How it particular did Rhode Island get Underdog and Brotherhood?
With Brotherhood, the first thing, I introduced director Phillip Noyes, Blake Masters, the creator, and Elizabeth Stephen, the executive producer, in about four hours, to Senator [Lincoln] Chafee, [Providence] Providence Mayor [David] Cicilline, Governor [Donald] Carcieri, Speaker [William] Murphy, Senate President [Joseph] Montalbano, Lieutenant Governor [Charles] Fogarty, [Providence Police] Chief [Dean] Esserman and 10 detectives. They’ve never had that kind of access, because you can’t get that kind of access anywhere. If you look at California, the governor is up in Sacramento, and the mayor’s down in Los Angeles.

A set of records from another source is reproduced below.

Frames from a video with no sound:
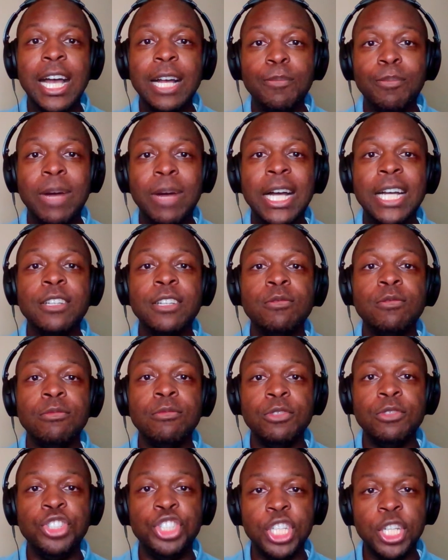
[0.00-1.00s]
My
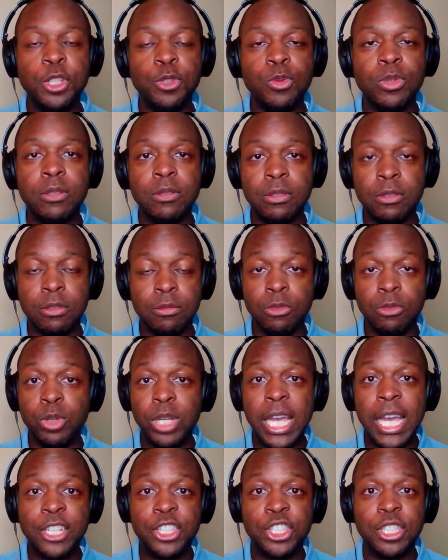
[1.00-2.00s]
genuine
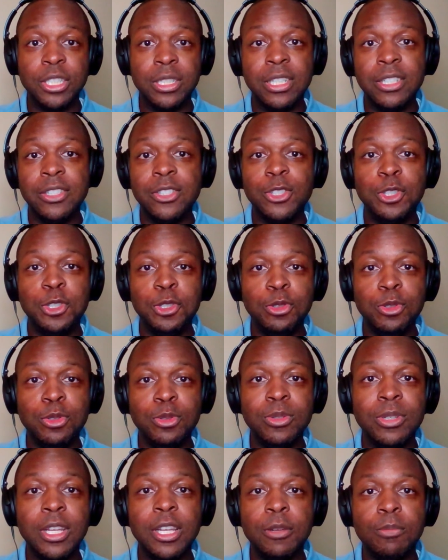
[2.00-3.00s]
reaction is
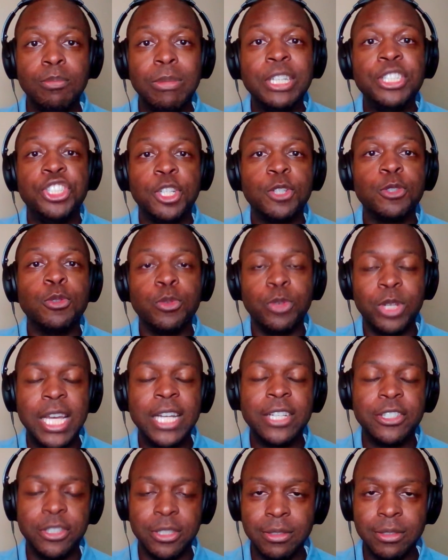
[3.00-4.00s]
to my general
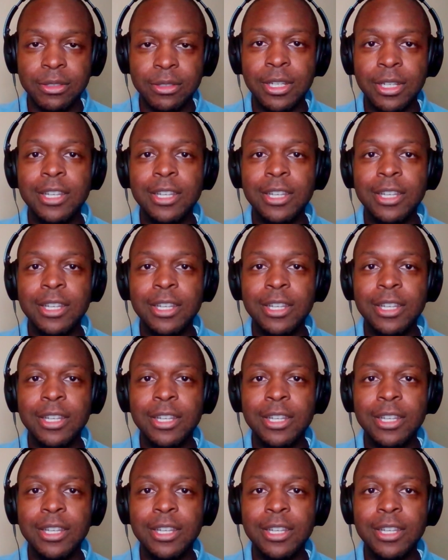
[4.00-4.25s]
reaction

One of the benefits of our state is how compact we are.
Phillip Noyes did decide he was going to make the location Providence, and shoot only three days in Providence and the rest in Toronto. And their offices were already set up in Toronto
I asked the producer, Henry Bronstein, who also produces The Sopranos, how much they were saving by filming up in Toronto. It was about $650,000 on the pilot alone, because of their incentive program. Because I didn’t want to repeat what happened with the TV show Providence, where they filmed three days in Providence and the rest in Los Angeles, I went to Speaker Murphy, Senate President Montalbano, and Mike McMahon of the [state Economic Development Corporation], to see if we could give them a legislative grant, because we didn’t have legislation at the time, to create an argument.

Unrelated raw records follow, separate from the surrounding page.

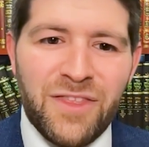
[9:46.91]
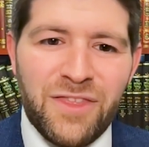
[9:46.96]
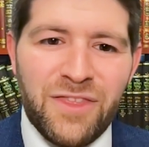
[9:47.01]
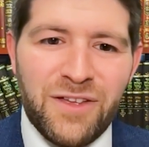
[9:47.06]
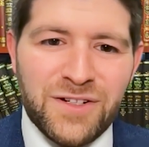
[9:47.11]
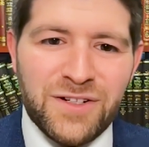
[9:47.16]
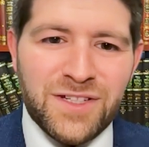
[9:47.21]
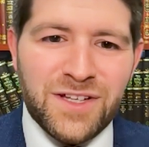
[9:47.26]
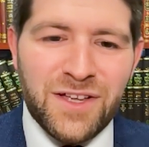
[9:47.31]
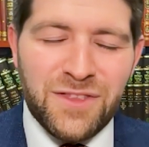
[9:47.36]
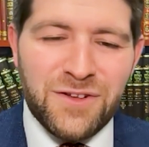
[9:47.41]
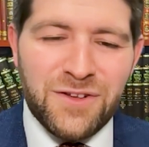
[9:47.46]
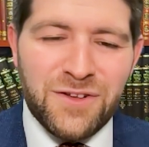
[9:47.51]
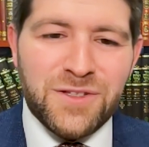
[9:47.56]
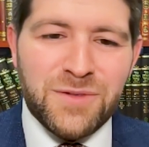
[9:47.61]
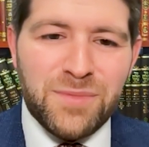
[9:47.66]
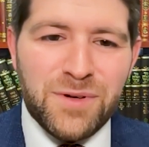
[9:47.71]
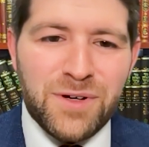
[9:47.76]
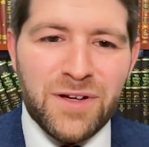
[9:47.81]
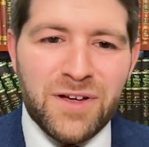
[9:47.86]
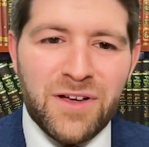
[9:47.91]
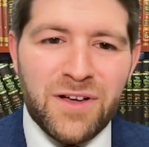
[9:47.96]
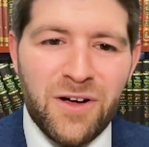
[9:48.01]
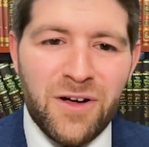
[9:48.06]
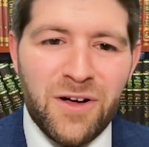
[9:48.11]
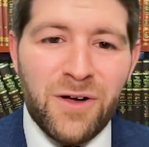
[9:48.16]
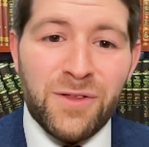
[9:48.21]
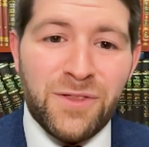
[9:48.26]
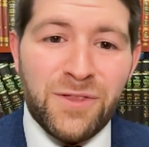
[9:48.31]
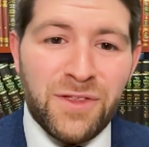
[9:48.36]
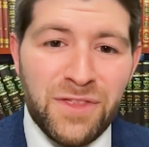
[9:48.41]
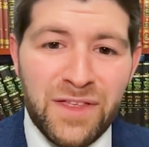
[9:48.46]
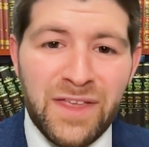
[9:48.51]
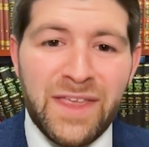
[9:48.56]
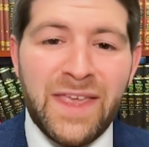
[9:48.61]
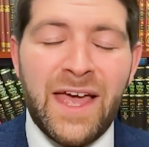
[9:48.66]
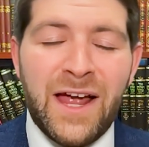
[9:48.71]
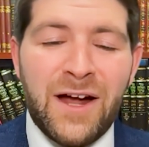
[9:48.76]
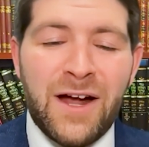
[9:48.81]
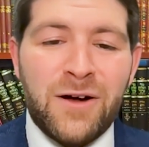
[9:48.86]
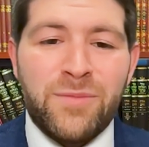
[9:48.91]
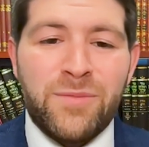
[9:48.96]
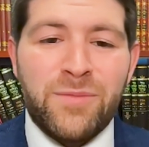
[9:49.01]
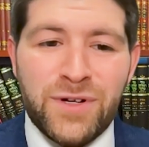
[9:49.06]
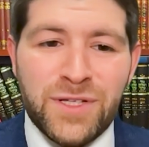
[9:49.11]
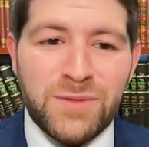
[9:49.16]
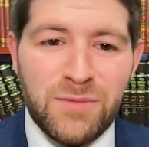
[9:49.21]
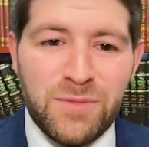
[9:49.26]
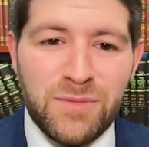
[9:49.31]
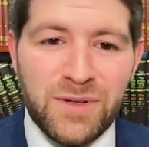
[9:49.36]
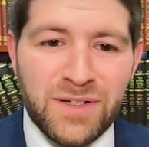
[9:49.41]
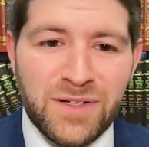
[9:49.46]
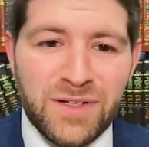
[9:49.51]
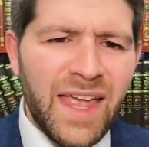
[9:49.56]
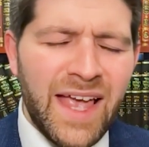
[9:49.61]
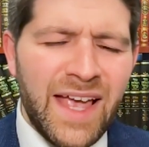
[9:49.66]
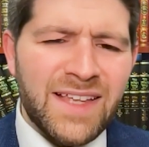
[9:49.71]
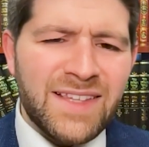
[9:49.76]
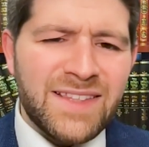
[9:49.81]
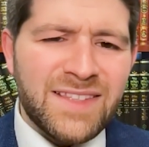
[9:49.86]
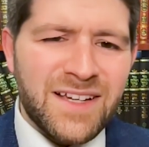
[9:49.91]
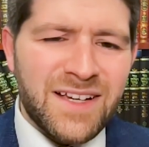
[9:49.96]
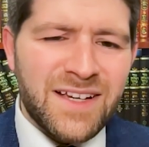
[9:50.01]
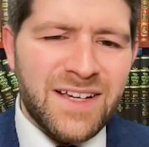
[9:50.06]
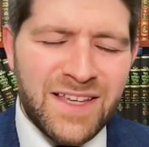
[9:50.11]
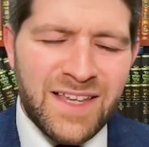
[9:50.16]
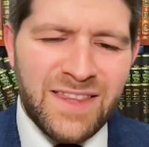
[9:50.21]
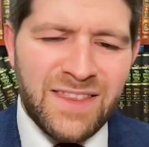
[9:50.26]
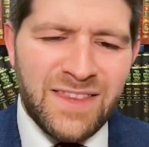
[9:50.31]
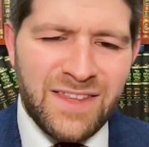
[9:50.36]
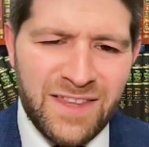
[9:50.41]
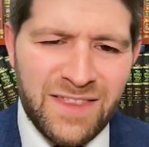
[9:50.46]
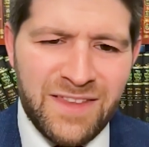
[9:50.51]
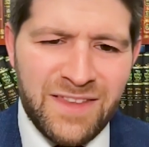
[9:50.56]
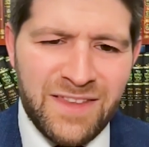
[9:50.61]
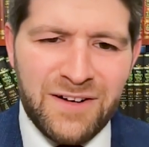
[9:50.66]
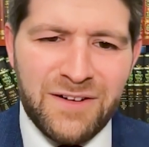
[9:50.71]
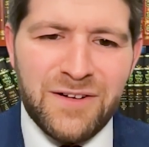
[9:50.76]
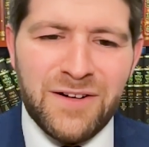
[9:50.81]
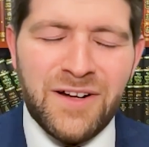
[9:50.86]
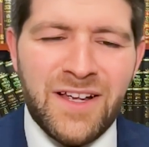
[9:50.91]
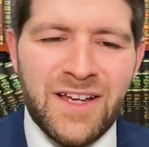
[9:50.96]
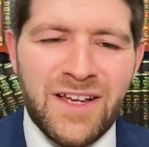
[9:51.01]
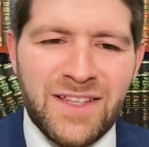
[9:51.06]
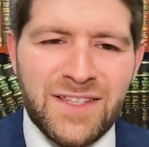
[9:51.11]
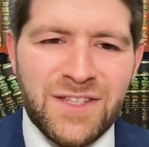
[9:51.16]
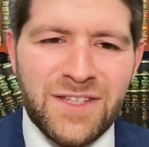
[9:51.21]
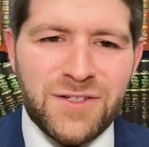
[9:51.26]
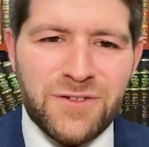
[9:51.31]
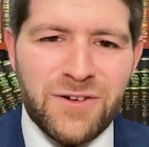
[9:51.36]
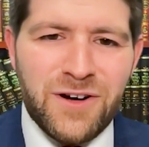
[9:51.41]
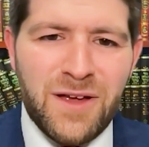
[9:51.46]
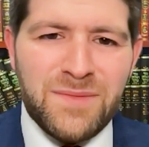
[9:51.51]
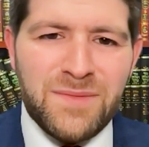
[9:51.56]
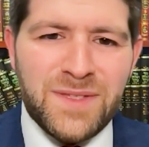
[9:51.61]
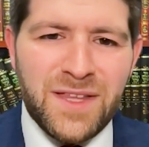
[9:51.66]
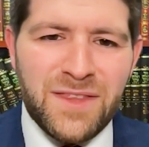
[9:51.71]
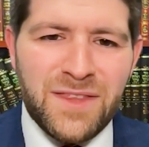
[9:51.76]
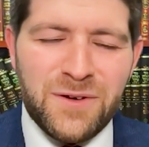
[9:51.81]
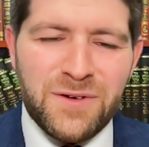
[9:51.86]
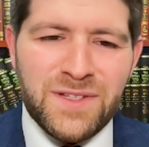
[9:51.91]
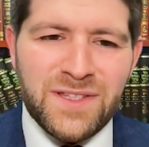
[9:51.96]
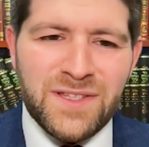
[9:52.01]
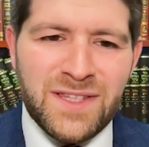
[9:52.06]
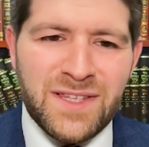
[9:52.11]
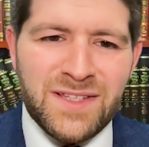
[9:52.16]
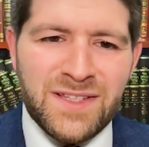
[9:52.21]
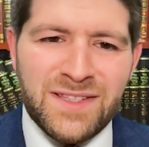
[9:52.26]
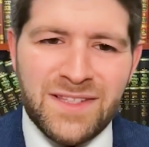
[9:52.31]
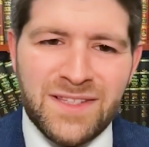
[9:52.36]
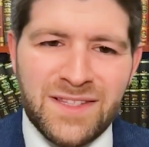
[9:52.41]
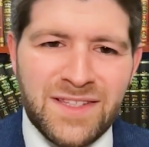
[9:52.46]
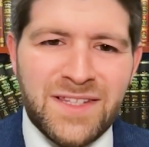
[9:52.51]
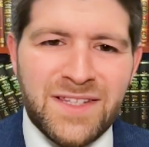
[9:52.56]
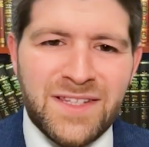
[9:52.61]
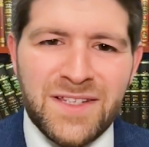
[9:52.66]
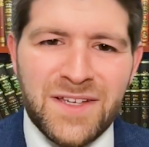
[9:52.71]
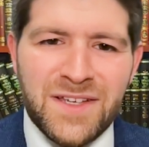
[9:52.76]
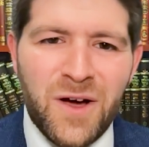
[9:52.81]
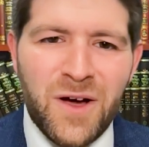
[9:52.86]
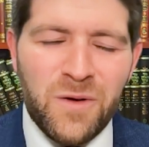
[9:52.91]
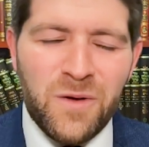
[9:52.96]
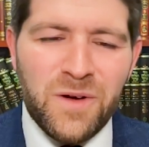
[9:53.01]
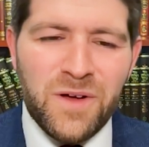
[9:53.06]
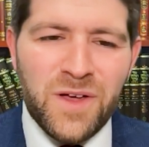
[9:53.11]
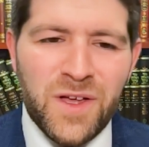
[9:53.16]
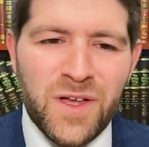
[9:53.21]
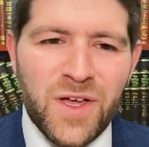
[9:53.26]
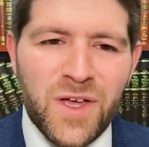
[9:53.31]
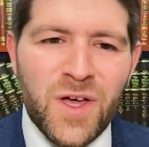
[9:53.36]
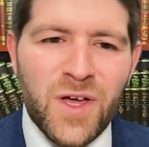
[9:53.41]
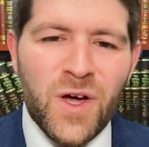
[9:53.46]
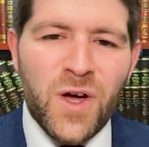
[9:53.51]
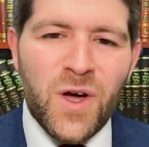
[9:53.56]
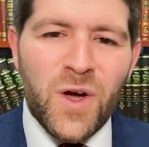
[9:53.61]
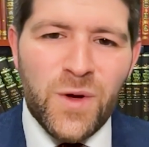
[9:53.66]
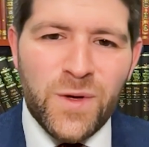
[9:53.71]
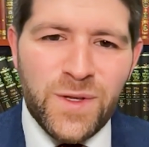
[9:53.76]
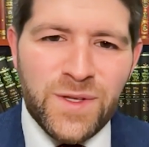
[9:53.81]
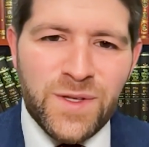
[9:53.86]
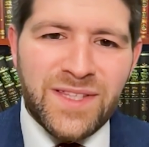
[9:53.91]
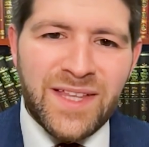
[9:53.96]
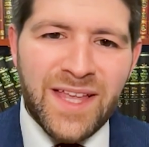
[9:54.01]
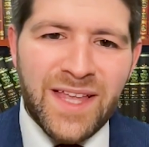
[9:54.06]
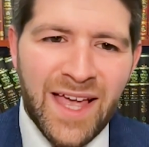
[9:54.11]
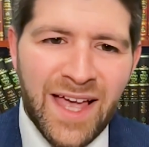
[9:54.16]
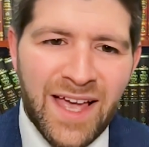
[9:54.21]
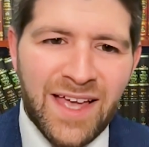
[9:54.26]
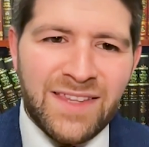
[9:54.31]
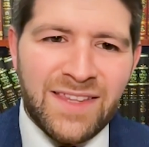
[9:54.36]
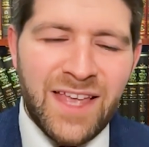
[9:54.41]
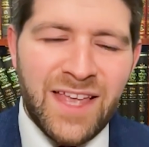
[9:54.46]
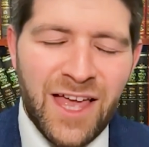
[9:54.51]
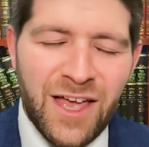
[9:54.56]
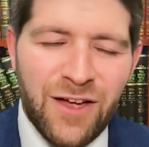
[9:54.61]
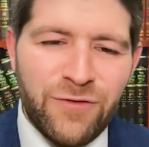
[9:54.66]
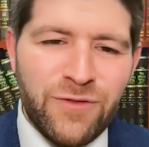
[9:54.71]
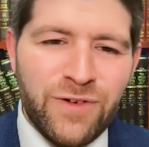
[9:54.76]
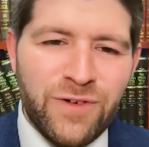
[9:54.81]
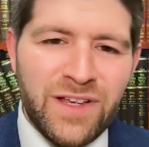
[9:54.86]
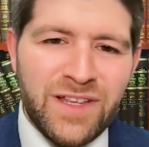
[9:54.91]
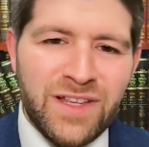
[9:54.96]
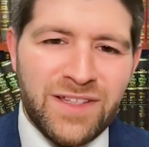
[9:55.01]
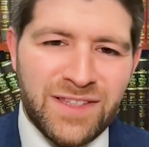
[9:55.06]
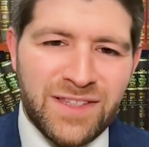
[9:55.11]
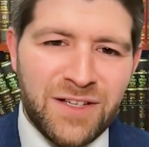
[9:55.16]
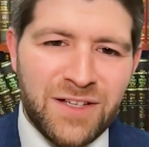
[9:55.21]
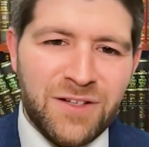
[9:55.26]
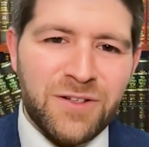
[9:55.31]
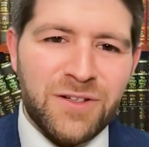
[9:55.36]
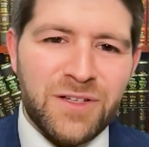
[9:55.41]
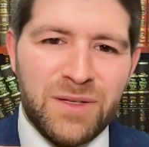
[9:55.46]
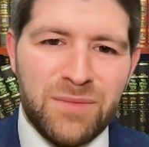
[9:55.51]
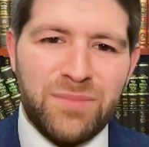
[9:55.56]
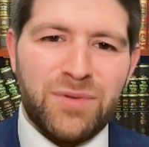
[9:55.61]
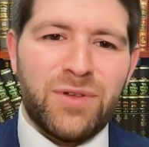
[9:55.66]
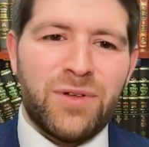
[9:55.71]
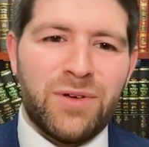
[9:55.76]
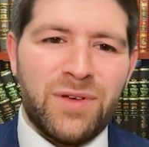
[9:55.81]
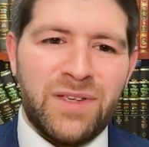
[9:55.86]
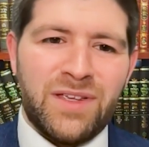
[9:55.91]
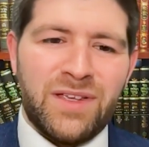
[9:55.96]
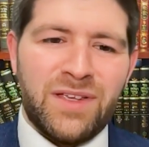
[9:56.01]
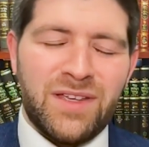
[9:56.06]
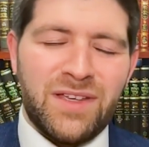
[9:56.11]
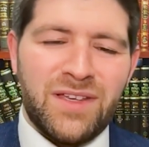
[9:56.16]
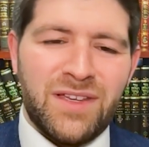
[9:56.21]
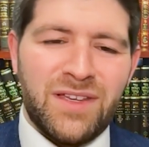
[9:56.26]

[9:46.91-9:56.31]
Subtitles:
There's a book called The Carrot Principle book. And in there describes that there was this CEO who used to hand every single employee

Creatively, Phillip wanted to be in Rhode Island, but we needed an economic stimulus for the Showtime executives, and the speaker suggested a $300,000 legislative grant, the Senate president agreed, Mike McMahon asked Governor Carcieri -- who agreed -- and we had a contact signed one week later. We stepped up production in Rhode Island, and they ended up spending $30 million in our state.
With Underdog, I heard about the project on a Saturday, and on a Sunday, I took 250 photographs of locations that I felt would be right for Underdog, if I were the filmmaker -- and they used 90 percent of those locations. Then, when the executives decided to tour Rhode Island, they went to Rhode Island first, and then they were going to Vancouver, Montreal, and Toronto. So what I did, I had packages for all of them in their hotel rooms.
I had balloons in each of their rooms that said, “Welcome, Jerry,” “Welcome Mary Anne,” and “Welcome, Paul.” I put together these welcome bags that had Rhode Island architecture, pictures books of the State House, another book with the architecture of Providence. There were chocolates, and I made these T-shirts that said, “Rhode Island (Hearts) Underdog,” and on the back, “The Rhode Island Film Office.”